29 août
Share a Common VHD Disk Image in Hyper-V
One of the great features in Hyper-V is the ability to share a common base (OS) image between multiple Virtual Machines. This would allow you, for example, to create a single Windows Server 2008 OS image and base several virtual servers on that image without duplicating or copying any data. In theory there is also a higher change that parts of this single image is in the file cache, resulting in better performance... in theory.
Now, this is all great and potentially very compelling, however Microsoft, or any other source I looked at, does not actually explain the process of sharing a disk between multiple VMs, so here goes:
- Create a new virtual machine (or use an existing one if already available).
- Install it, tune it, optimise it, configure whatever you want to be the same between all virtual machines that inherit this disk. Note that once other virtual machines start using this disk image you can longer make changes to it, at least to the common bit. Any changes made will become specific to the VM the changes are made in.

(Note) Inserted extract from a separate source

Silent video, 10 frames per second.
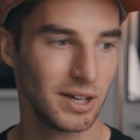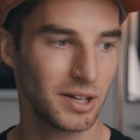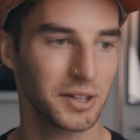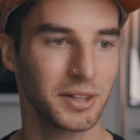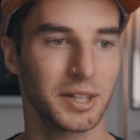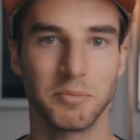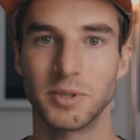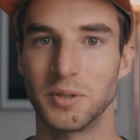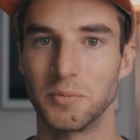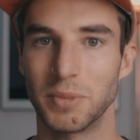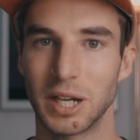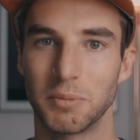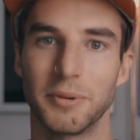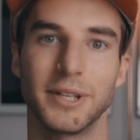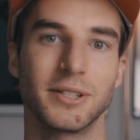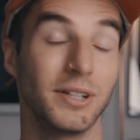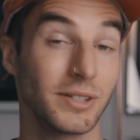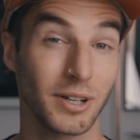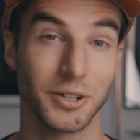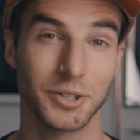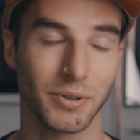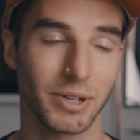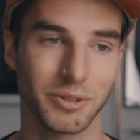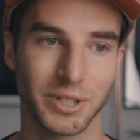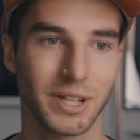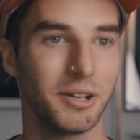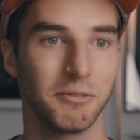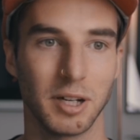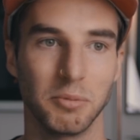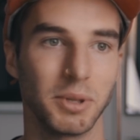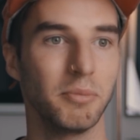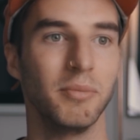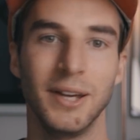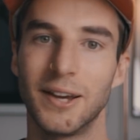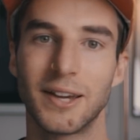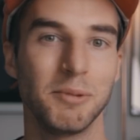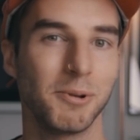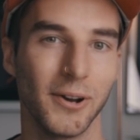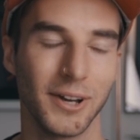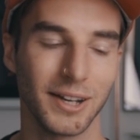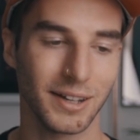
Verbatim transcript: gotten them to pick up a pencil and start drawing, or just kind of help them keep going.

- Once happy with the common image, power down the VM and compact the disk using the Hyper-V Manager to make it as small as possible. I even remove the pagefile as that is dead space that cannot be shared anyway.
- Mark the common disk image as read only to prevent accidental changes and corruption to VMs using it.
- Create a new VM and assign the common disk image to it. DO NOT POWER ON!
- Now here is the trick, immediately make a snapshot of the new VM. All disk changes will from now on be written to the differential disk specific to the VM.
- You can now safely boot the new VM.
- Run NewSID, SysPrep or whatever your policy is to configure imaged ('ghosted') servers (I use NewSID) and install all software specific to that server.
Repeat steps 5-8 for each new server.
There you go, not difficult at all once you know what to do. In my environment all common disk images are located on a solid state drive, which provides phenomenal read-only speeds and seek times. The differential disks (snapshots) are located on a more traditional SATA drive that provides better write speed compared to the SSD.
The 10+ virtual machines that use the same disk image quite happily boot in parallel without fighting over the same 'drive head'. For more details about the server see this blog post.
Update: There is another way to achieve the same, which works better when you have multiple disks attached to a VM, but don't want to snapshot everything. The procedure is as follows:
- Create a new VM
- When asked to configure a hard disk select the option to 'configure one later'.
- Finish the new VM wizard and open its settings.
- Create a new disk of type 'Differential' and select the common image you previously created as the parent.